Exposition de Johanna Heeg au Théâtre Toursky
Figurations fugitives sur les petits formats de Johanna Heeg
Théâtre Toursky,
Jusqu’au 19 décembre 2016
Sur la forme contenue des brefs formats, sur des fonds foncés ou à peine éclairés d’un frottement furtif d’un pinceau diluant les ombres, un foisonnement de figures sombres, une farandole futile ou funèbre, figuration fantasque ou fantastique d’une foule en mouvement, en action, surgie d’un horizon lointain du temps, voulant déborder le cadre et s’épandre sur les murs, des faces dont s’effacent les traits pour ne laisser subsister que l’expression, un sentiment : deux sœurs effrayées, une séduction effarée, des passantes affairées, frimousses fraîches d’enfants ou faces fanées, fantomatiques, frissonnantes d’effroi, de froid (?), pullulement d’un peuple pressé ou oppressé, brossé, frotté d’un pinceau à la pâte épaisse, on dirait, linguistiquement et musicalement, « fricatif », au chromatisme obscur sur des fonds fluidifiés de bleu ou d’un jaune timide, brusquement illuminé, comme un soleil, d’un orange éclatant sur la brume d’un corps, une ombreuse palette où la tache colorée est touche musicale, harmonie globale où la note, la couleur, se fond, se confond, estompe les contours des formes, en semble effacer les frontières linéaires pour les fusionner dans une génération, une germination, un engendrement effervescent de vie aspirant, de la pénombre, au jour.

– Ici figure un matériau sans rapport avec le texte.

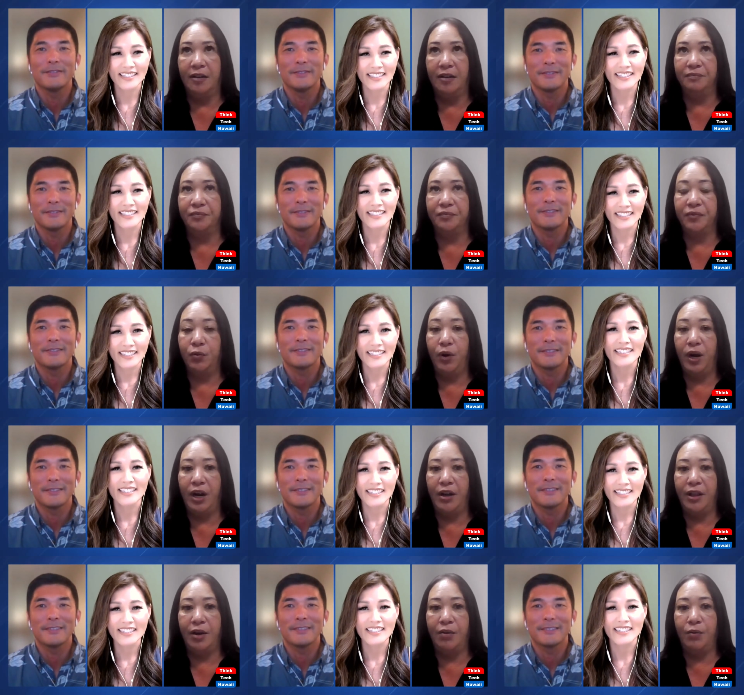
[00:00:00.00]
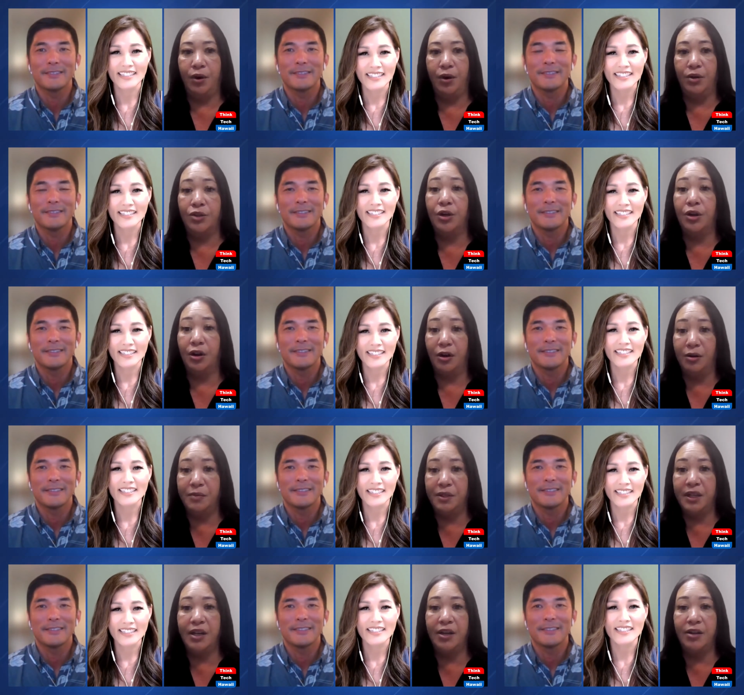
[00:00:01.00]
Speaker 1: that, um, where there were
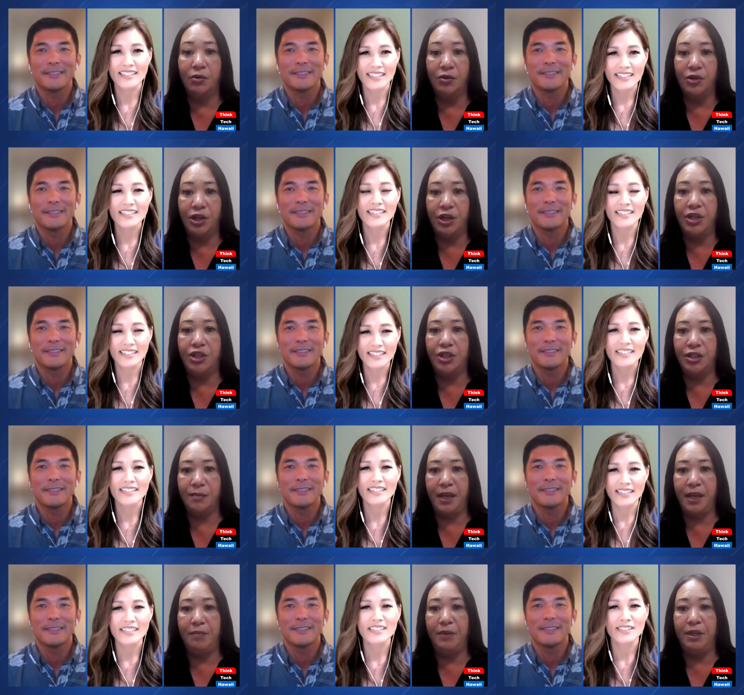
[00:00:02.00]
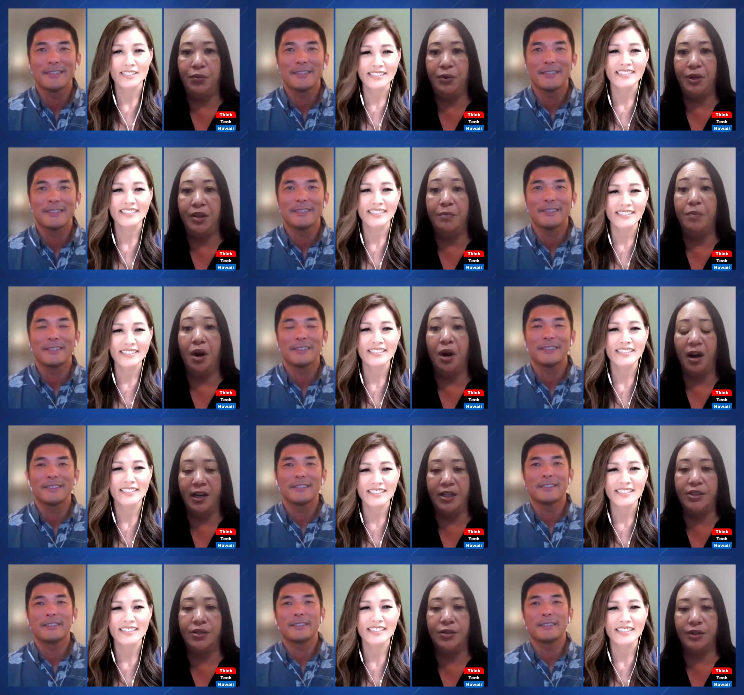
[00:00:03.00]
terms and negotiations made between the
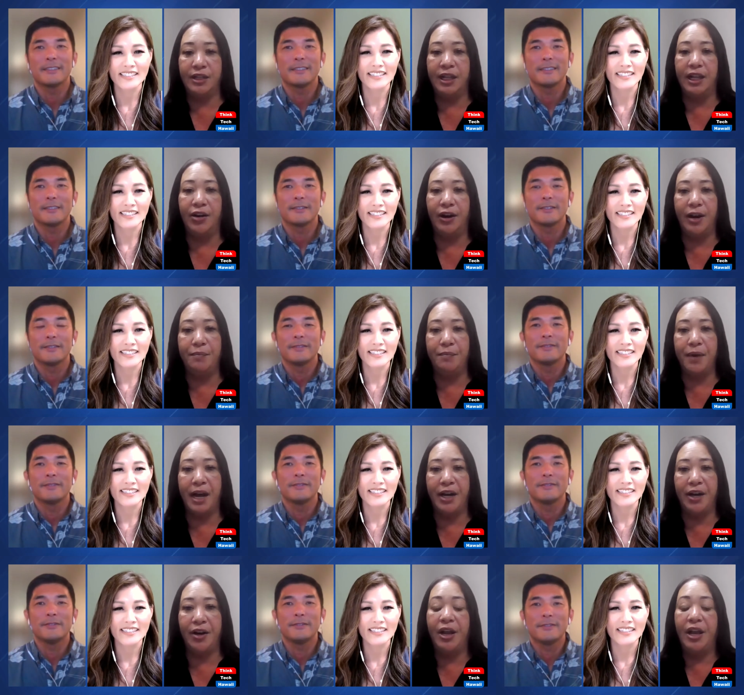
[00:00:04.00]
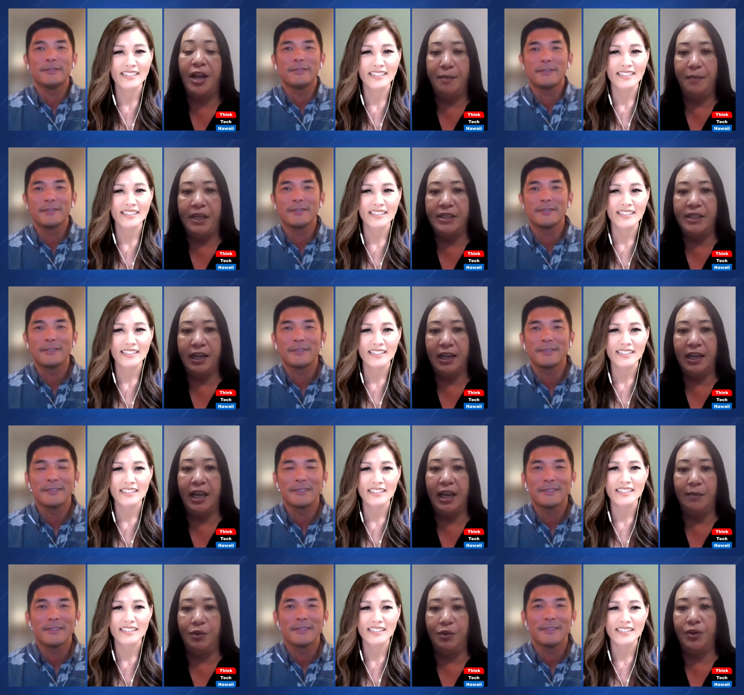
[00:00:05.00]
parties, so seller and buyer, basically
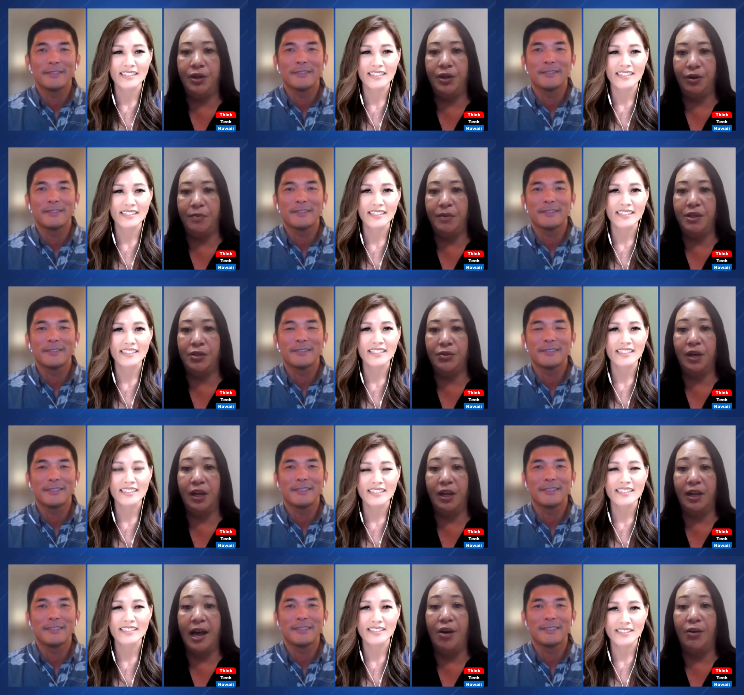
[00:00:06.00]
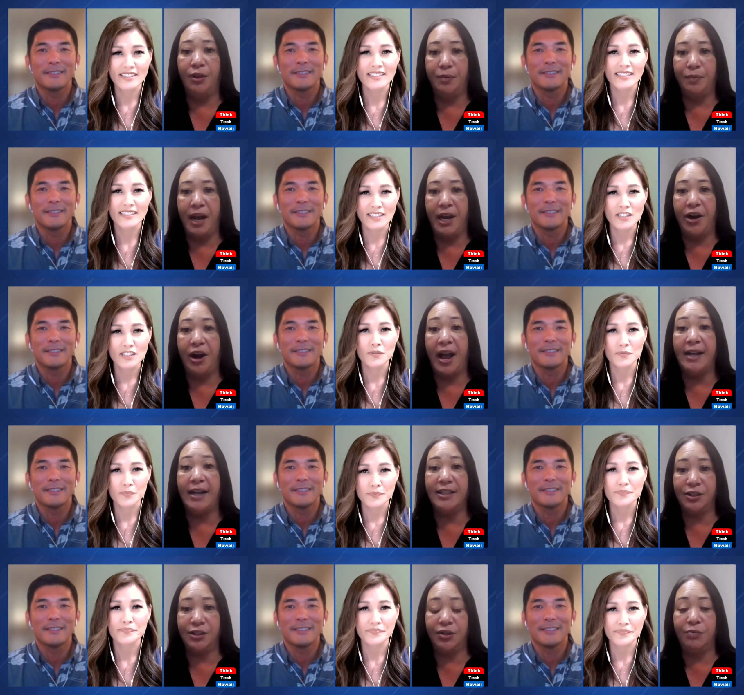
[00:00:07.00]
came to an agreement to allow the buyer
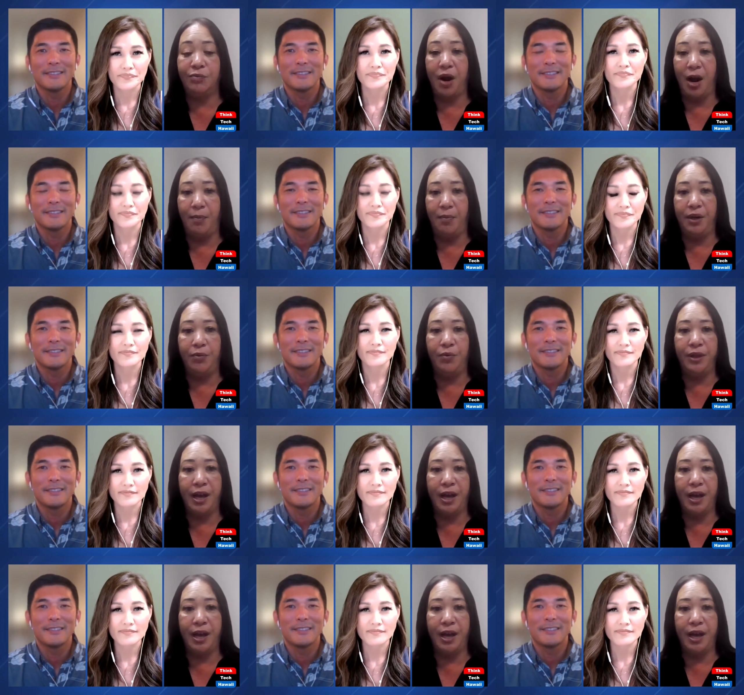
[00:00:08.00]
access to the property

Des regards pointus, ponctuels : des points intenses qui tiennent lieu d’yeux, avides, pleins d’angoisse, d’interrogation, d’interpellation, d’attente du nôtre. Sur des visages vides, sur des rivages, des rives et des dérives du temps, ils sont pleins d’une vie finie ou qui n’en finit pas de s’acharner à vivre aujourd’hui en habits d’ailleurs et d’autrefois.
Un monde en réduction surgi d’une estompe entre rêve ou cauchemar.